В коридоре, куда Елена Ивановна вышла вместе с Филипповым, она остановилась и, стараясь говорить будничным тоном,заметила:
— Комнату, вероятно, оставят вам.
— Как же так, не... понимаю.
— Но завтра же идите в райсовет и... будьте понастойчивее.
— Они мне отказали. Зачем же идти?
— Когда вы ушли, председатель позвонил в райсовет и ходатайствовал за вас. Думаю, теперь все уладится.
— Не верится, просто не верится,— пробормотал Филиппов.
— Вот мой номер телефона.— Елена Ивановна долго рылась в сумке, отыскивая карандаш, доставая блокнот. Ей тоже трудно было говорить. Мальчик, совсем еще мальчик, как Вася, и такая семья на руках, столько забот.
— Это домашний, а это служебный номер,— продолжала Елена Ивановна, переводя дыхание.—Завтра же позвоните и скажите, все ли в порядке. Особенно если какая-нибудь заминка. А теперь идите, ставьте на место книги.
В этот день ей предстояло еще много дел, но она не чувствовала усталости. Разыскивая нужные дома, беседуя с людьми, делая себе пометки, возвращалась мыслями к семье Филипповых. Даже приблизительно наметила план, как действовать, если в райсовете встретятся затруднения.

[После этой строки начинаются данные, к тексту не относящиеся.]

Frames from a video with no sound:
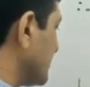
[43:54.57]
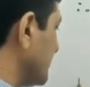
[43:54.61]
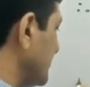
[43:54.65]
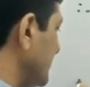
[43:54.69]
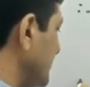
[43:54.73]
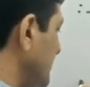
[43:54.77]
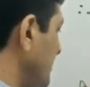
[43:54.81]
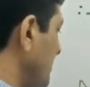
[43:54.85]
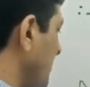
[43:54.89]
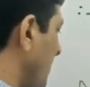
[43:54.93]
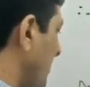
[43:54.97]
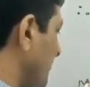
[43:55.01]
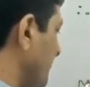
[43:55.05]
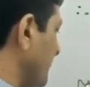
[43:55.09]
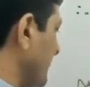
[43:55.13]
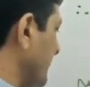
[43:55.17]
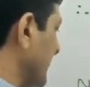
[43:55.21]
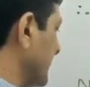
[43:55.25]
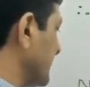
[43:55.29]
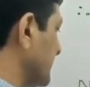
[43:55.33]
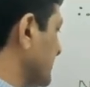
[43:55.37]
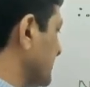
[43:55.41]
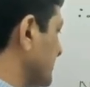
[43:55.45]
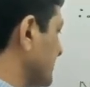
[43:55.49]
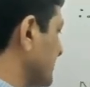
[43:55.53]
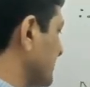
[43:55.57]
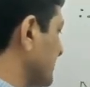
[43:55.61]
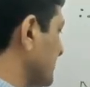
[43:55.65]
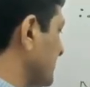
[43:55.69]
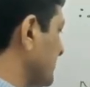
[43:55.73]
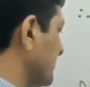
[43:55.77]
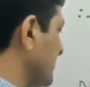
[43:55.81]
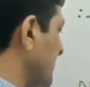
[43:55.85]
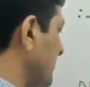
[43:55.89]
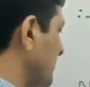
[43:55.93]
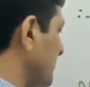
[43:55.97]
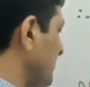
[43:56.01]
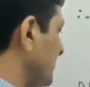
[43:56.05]
E of x.
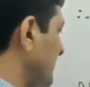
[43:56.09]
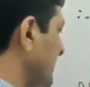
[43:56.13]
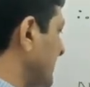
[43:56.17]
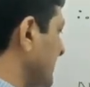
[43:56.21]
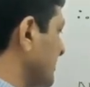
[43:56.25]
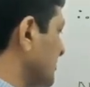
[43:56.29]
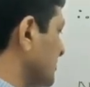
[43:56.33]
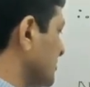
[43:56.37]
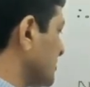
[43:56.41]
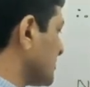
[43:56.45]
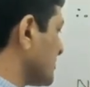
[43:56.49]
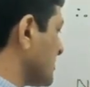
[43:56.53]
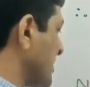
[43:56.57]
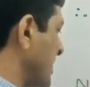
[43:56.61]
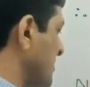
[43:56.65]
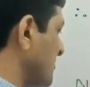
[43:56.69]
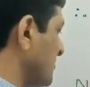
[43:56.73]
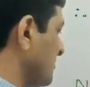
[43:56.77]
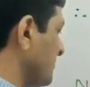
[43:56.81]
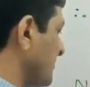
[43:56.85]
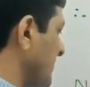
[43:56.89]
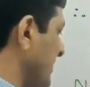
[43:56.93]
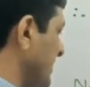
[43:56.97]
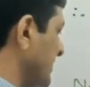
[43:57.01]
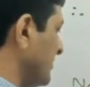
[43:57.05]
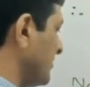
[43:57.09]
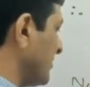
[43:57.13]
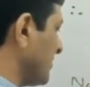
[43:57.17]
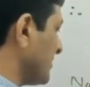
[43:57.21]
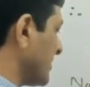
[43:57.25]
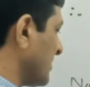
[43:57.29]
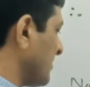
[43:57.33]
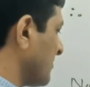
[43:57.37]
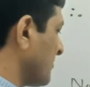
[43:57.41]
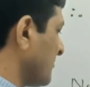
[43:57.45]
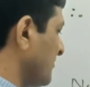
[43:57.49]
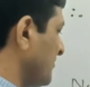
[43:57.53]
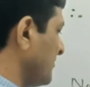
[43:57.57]
Now let us try to find
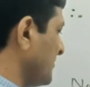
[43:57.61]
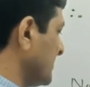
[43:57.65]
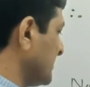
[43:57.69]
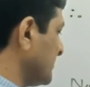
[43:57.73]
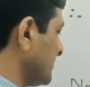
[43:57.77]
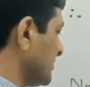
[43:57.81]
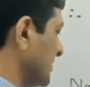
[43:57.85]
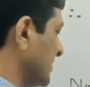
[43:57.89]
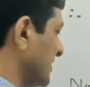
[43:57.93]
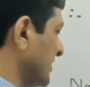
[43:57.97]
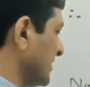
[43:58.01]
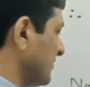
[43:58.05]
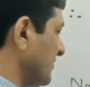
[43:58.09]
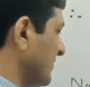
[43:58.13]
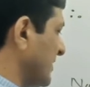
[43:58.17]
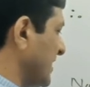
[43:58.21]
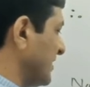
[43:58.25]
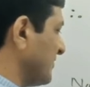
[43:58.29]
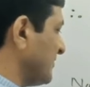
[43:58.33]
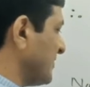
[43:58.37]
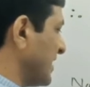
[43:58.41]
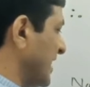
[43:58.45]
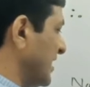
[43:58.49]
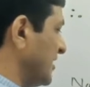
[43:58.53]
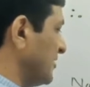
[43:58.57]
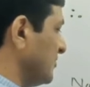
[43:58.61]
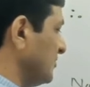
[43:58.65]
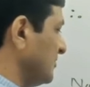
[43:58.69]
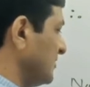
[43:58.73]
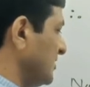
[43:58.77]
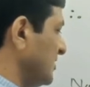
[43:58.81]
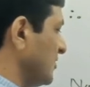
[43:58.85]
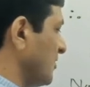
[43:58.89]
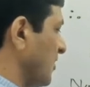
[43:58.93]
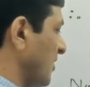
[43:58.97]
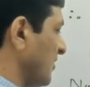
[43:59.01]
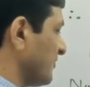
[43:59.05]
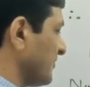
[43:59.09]
out our first required value,
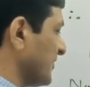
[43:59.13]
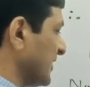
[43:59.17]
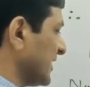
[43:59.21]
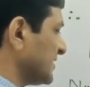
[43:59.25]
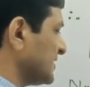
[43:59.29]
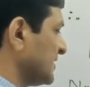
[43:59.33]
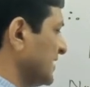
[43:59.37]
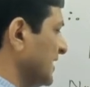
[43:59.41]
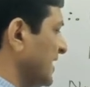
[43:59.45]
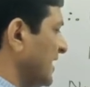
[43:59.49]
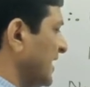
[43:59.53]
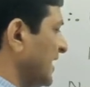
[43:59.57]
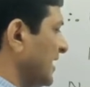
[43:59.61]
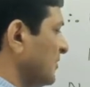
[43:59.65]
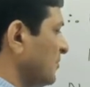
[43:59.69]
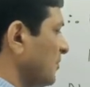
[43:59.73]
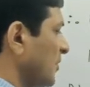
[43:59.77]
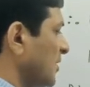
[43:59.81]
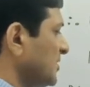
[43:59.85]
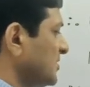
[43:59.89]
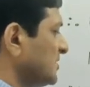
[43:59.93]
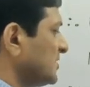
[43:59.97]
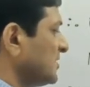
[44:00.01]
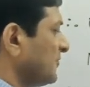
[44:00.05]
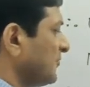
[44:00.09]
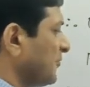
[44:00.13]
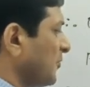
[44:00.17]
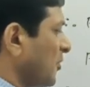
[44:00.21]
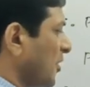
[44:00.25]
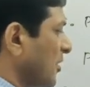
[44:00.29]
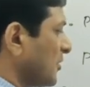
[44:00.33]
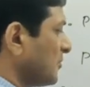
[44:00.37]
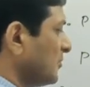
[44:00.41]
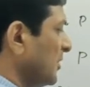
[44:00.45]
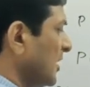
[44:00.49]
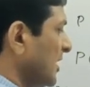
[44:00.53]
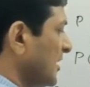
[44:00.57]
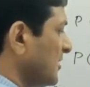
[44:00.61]
E of x. And what is the
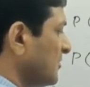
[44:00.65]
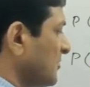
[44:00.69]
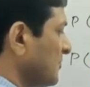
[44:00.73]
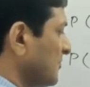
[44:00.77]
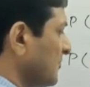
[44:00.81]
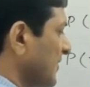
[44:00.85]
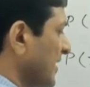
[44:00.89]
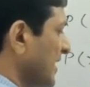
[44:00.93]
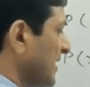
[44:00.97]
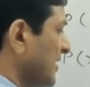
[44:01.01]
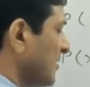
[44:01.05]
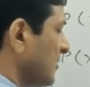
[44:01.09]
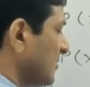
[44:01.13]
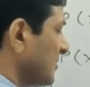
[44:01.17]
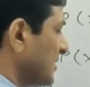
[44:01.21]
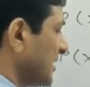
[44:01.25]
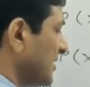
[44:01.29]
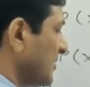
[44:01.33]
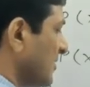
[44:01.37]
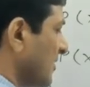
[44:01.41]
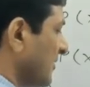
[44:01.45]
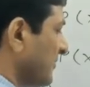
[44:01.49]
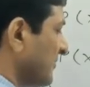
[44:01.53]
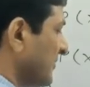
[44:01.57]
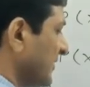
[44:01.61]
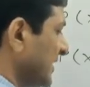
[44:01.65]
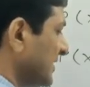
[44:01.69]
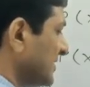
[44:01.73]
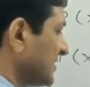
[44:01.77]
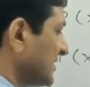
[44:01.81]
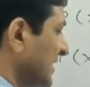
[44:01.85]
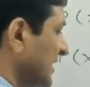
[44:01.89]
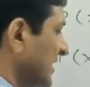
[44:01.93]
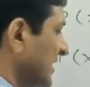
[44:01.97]
formula to find out E of x?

Спать легла поздно и, на всякий случай, завела будильник, чтобы пораньше быть на работе. Как там сейчас Вася? Нет писем. Давно нет. Собирался куда-то в глубь тайги. Вот и задерживаются. Они и раньше приходили с опозданием.

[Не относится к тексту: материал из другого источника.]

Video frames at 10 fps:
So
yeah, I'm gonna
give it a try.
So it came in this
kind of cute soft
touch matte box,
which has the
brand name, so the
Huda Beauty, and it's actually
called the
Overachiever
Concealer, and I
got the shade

Мальчишки! И мать Сережки Филиппова, вероятно, немало воевала со своим, как все другие мамы. А пришел срок — и вон каким славным человеком стал.
Тишина за окном. Только изредка слышно, как там, за домами, промчится машина да легкий ветерок качнет кроны акаций. Они сонно зашумят — и снова тишина.
Проснулась Елена Ивановна от крика:
— Мама!
Вася?! Васин голос. Она отчетливо слышала. Слышала крик отчаяния и боли.
Стояла у окна не в силах унять сердце, успокоиться, смотрела в темноту ночи. Тишина.
Если б крикнул кто-то снизу, во дворе бы услышали люди, зажегся бы где-нибудь свет. Нет, во дворе все спокойно. Это она услышала во сне.
До утра Елена Ивановна ходила по комнате, не зная, что делать. Взять билет на самолет и лететь? Старалась, успокоить себя, а сердцем чувствовала: беда случилась,
Тимофеевна покачала головой. Нельзя ведь так — совсем без отдыха. Небось, и вчера весь день хлопотала. Не поест вовремя, не поспит, где силы-то брать?! И не такое почудится.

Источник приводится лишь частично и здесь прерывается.